George Zimmerman of Sanford, Florida, is lying low. He’d better. The law that encouraged him to shoot an unarmed teen-ager then claim self-defense, now works directly against him. What’s to prevent anyone at all from catching the guy alone, preferably at night, get his attention, shoot him in the face and claim self-defense? Let the punishment fit the crime. But it’s also a giant step back into humankind’s primitive past.
Thousands of enraged people of all races are right now thinking of reverting to that past ever since he murdered Trayvon Martin, a kid guilty of nothing more than a trip to a store to buy a snack. How easy it is to shuck off a civilized veneer. Revenge fantasies are coursing through the minds of thousands.

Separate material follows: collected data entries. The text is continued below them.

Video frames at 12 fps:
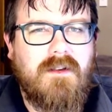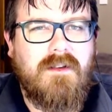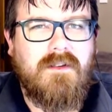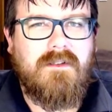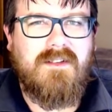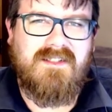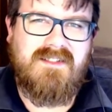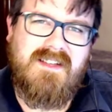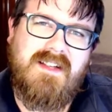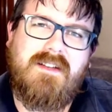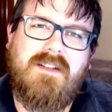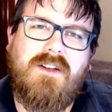So, as I
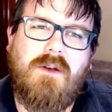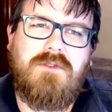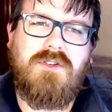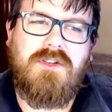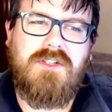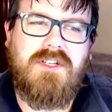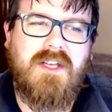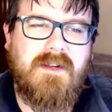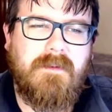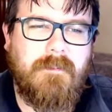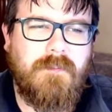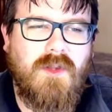said, I'm Josh
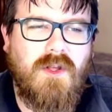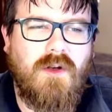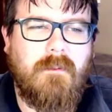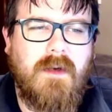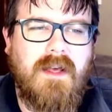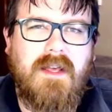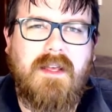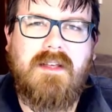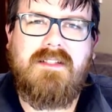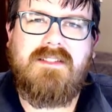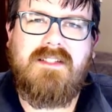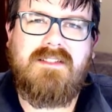King. I'm a
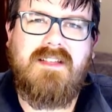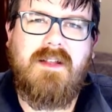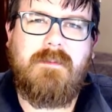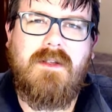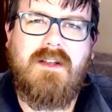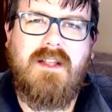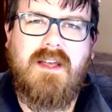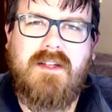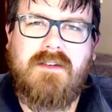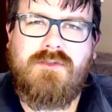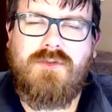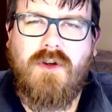sysadmin
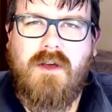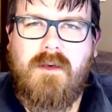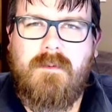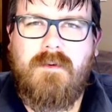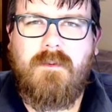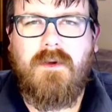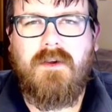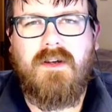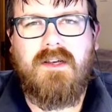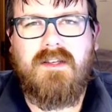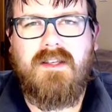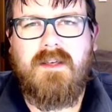at Tribe.
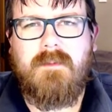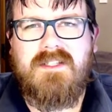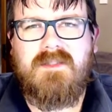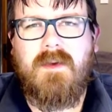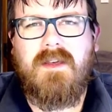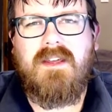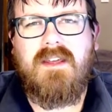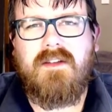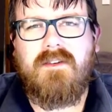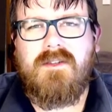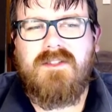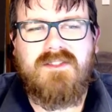We're a MSP
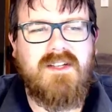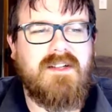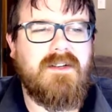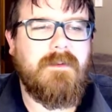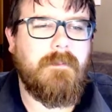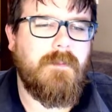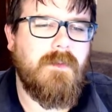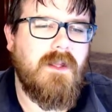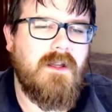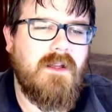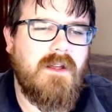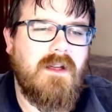here in New Zealand.
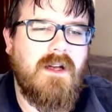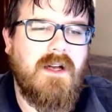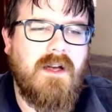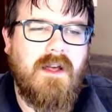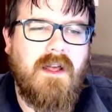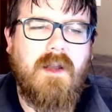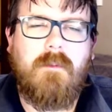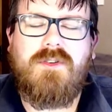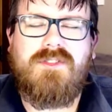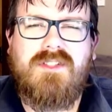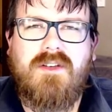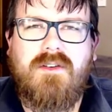Uh, and I'm
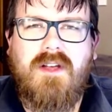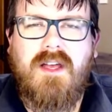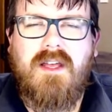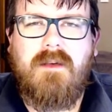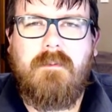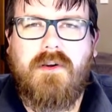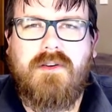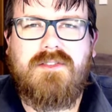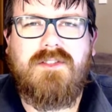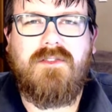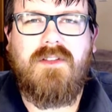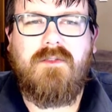also a
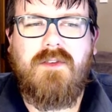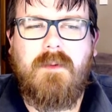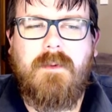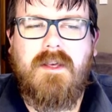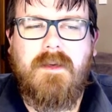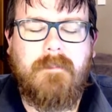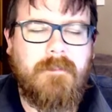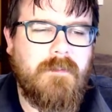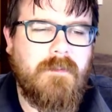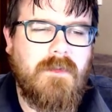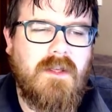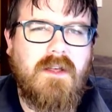Microsoft MVP.
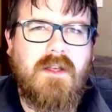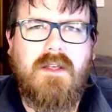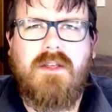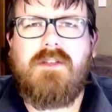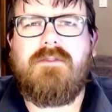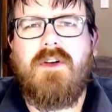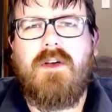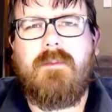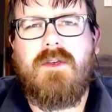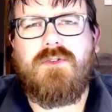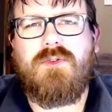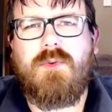You can find
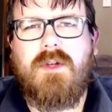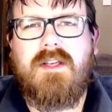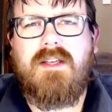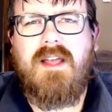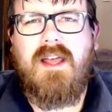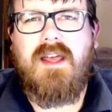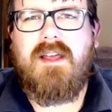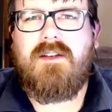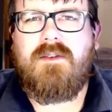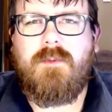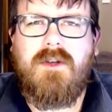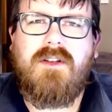me on Twitter at
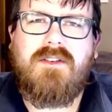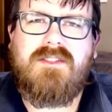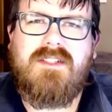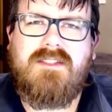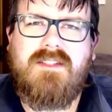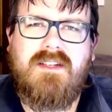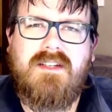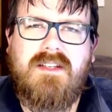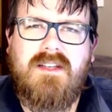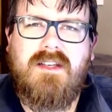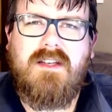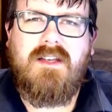WindowsNZ,
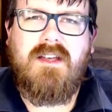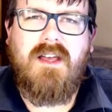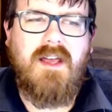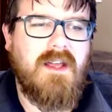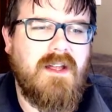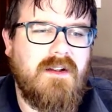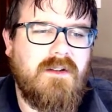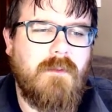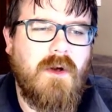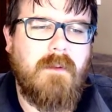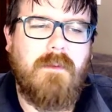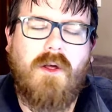and
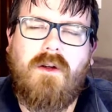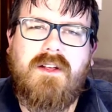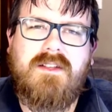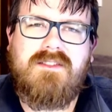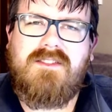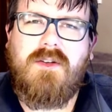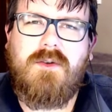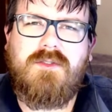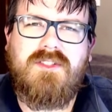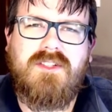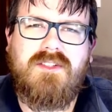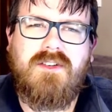my blog is
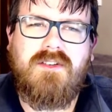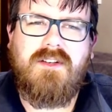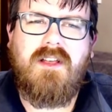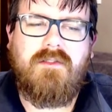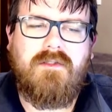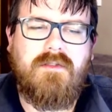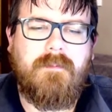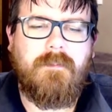toastit.dev.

I’ve always considered myself peace-loving although in WW II, I did entertain fantasies of dropping the bomb that put Adolf Hitler out of the world’s misery, and if I’d had him in my gun sights, would have gladly pulled the trigger. Yet I would never have tortured him, or hung him by the neck with piano wire, as he did the generals in on the failed plot to kill him. Inflicting needless pain on any living creature is the act of a very sick mind. But quick death by bullet, sword, or stone axe goes back to our origins.
To guard against reversion to those origins, civilized societies have erected laws. The fools in Florida and 21 other states who want to sweep away those laws with the idiotic “stand your ground” statute, now face scrutiny by all who realize that it is a giant step backwards toward the primitive urge for revenge: a license to kill. George Zimmerman is well advised to stay out of sight.